In the end, I cut the section because it felt supplemental. Though compression is an important concept in videogame design, especially on constrained systems like the NES, I covered it later in chapter 4 while discussing Super Mario Bros. And though I liked describing a specific form of compression used frequently in NES programming, run-length encoding never came up again, so it felt too technical.

I’m also sad that I lost the section title. Many of my headings are puns or references that allude to videogame media or other pop culture I like. In this case, Manic Compression hailed from a Quicksand album of the same name, released in 1995. It’s good.

Manic Compression

Today, little of our digital media is measured in kilobytes. The annotated, plain text disassembly of Donkey Kong I consulted while writing this section weighs in at 353KB, nearly fifteen times the size of the NROM’s PRG-ROM and CHR-ROM combined. In the Famicom era, every byte counted.

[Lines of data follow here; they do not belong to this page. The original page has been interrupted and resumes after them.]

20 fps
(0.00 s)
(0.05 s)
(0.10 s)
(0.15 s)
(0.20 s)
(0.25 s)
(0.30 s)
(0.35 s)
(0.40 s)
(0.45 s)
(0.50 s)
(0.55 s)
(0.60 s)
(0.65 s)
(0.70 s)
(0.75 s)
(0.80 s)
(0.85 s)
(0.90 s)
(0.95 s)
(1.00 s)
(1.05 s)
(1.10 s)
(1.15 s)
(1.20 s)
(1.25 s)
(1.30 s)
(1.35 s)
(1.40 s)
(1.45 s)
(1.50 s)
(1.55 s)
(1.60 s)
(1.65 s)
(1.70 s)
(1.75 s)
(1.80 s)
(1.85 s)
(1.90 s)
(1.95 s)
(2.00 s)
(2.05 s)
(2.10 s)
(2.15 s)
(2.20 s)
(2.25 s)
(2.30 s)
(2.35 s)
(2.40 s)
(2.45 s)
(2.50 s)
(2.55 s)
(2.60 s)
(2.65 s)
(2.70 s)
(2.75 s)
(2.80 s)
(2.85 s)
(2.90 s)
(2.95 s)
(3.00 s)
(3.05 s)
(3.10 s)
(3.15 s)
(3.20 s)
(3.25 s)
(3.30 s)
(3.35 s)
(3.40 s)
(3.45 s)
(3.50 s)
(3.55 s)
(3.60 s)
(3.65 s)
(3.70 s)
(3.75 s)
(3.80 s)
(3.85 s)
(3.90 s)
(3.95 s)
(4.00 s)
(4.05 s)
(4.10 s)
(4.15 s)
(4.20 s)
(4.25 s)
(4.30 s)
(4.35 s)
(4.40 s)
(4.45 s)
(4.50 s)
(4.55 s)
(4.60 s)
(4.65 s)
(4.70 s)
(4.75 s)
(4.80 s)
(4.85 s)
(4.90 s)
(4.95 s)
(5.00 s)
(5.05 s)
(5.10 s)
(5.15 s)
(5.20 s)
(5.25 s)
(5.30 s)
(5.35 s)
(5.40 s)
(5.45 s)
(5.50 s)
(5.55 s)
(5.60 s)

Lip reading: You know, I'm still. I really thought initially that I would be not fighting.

Compared to later titles like Mega Man 2, The Legend of Zelda, Ninja Gaiden, or Metroid, Donkey Kong’s gameplay is rudimentary. There are four non-scrolling play screens, a title screen, a small handful of sprites, limited character movement, and no persistent game states. But the aforementioned games benefited from advancements in cartridge or disk hardware that would grant swappable memory for code and graphics, on-board batteries for game saves, enhanced sound, and more. We know that Uemura and R&D2 had Donkey Kong in mind when they designed the Famicom, but its base specifications fell just shy of delivering the complete arcade experience. And despite excising an entire stage, the high score table, and a number of animations, the programmers still relied on a programming technique known as compression to minimize their use of ROM space.

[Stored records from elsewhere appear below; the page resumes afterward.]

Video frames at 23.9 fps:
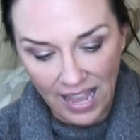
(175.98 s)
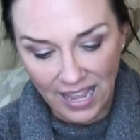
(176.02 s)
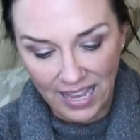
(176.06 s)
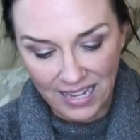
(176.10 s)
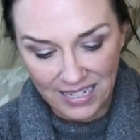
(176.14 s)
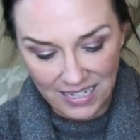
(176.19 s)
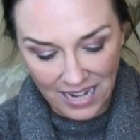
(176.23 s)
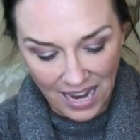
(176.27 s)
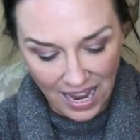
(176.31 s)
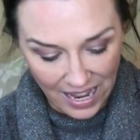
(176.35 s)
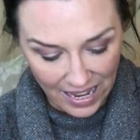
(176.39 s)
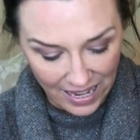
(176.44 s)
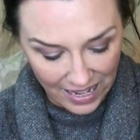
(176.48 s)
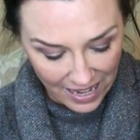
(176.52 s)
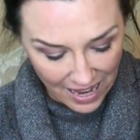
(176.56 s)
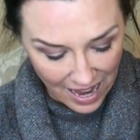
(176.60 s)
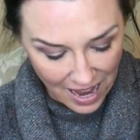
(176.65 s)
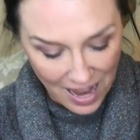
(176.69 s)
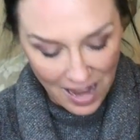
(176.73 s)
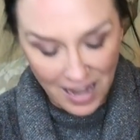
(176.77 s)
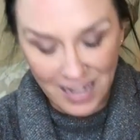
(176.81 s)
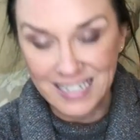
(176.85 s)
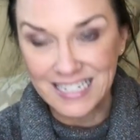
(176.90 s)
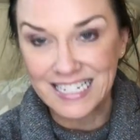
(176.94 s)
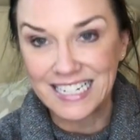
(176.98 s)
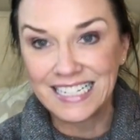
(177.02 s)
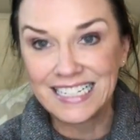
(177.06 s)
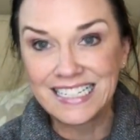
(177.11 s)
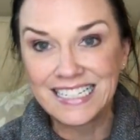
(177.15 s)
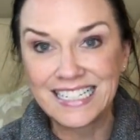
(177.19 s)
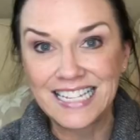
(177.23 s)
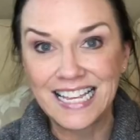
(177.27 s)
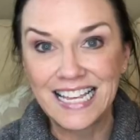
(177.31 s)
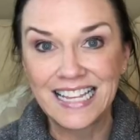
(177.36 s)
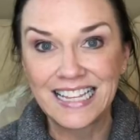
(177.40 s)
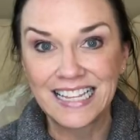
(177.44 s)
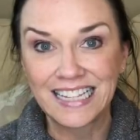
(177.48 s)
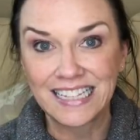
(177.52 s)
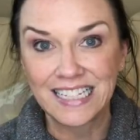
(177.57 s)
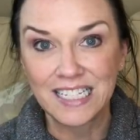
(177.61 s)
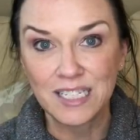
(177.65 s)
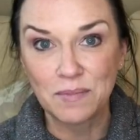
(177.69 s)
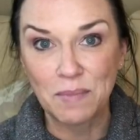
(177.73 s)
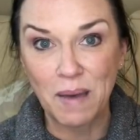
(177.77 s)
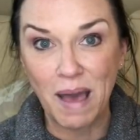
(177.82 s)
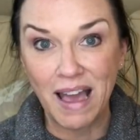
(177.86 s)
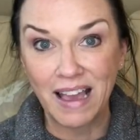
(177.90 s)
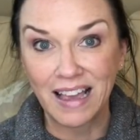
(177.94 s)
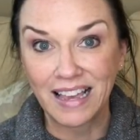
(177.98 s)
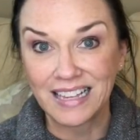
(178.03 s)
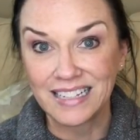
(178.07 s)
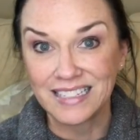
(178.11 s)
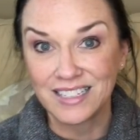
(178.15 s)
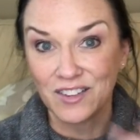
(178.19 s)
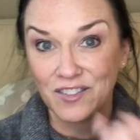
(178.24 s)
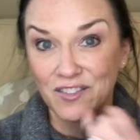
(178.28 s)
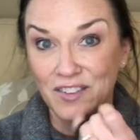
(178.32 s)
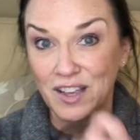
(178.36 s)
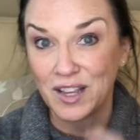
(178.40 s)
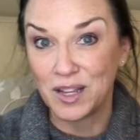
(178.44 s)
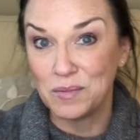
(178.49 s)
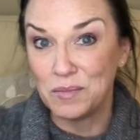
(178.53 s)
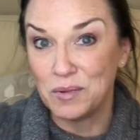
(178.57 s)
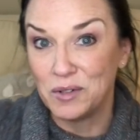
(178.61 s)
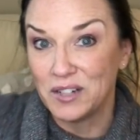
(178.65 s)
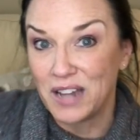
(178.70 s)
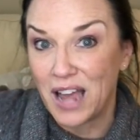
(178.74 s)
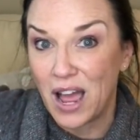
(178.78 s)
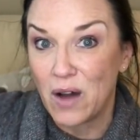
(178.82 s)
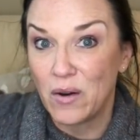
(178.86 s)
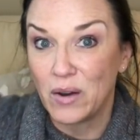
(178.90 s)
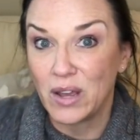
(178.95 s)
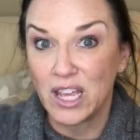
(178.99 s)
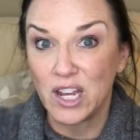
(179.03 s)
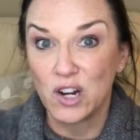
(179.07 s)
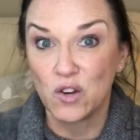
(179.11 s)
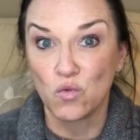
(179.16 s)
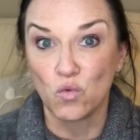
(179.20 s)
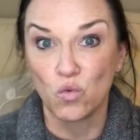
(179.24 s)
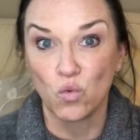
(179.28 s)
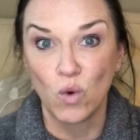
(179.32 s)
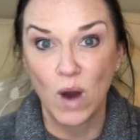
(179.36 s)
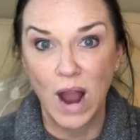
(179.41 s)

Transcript: And I uh, did see that this bag is available now in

The basic role of compression is to eliminate data redundancy. Fortunately, Famicom graphics are stored as symmetrical 8×8 or 8×16 pixel tiles. Owing to the limited set of pattern tiles available, many onscreen elements are repeated to form larger structures. To draw a platform, a designer might, for example, use only three tiles: two caps at either end with a long string of identical tiles in the center. These may be more complex or, in Donkey Kong’s case, far simpler—as we now know, the bottom platform of the rivets stage is a single 8×8 tile repeated horizontally across the screen.

How might a programmer create such a platform? Here’s one way:

Choose the first tile’s starting name table location (e.g., bottom left).
Pick the appropriate tile from the pattern table.
Draw the tile at that location.
Shift to the next position on the name table, eight pixels to the right.
Repeat steps 3 and 4 until the entire platform is drawn.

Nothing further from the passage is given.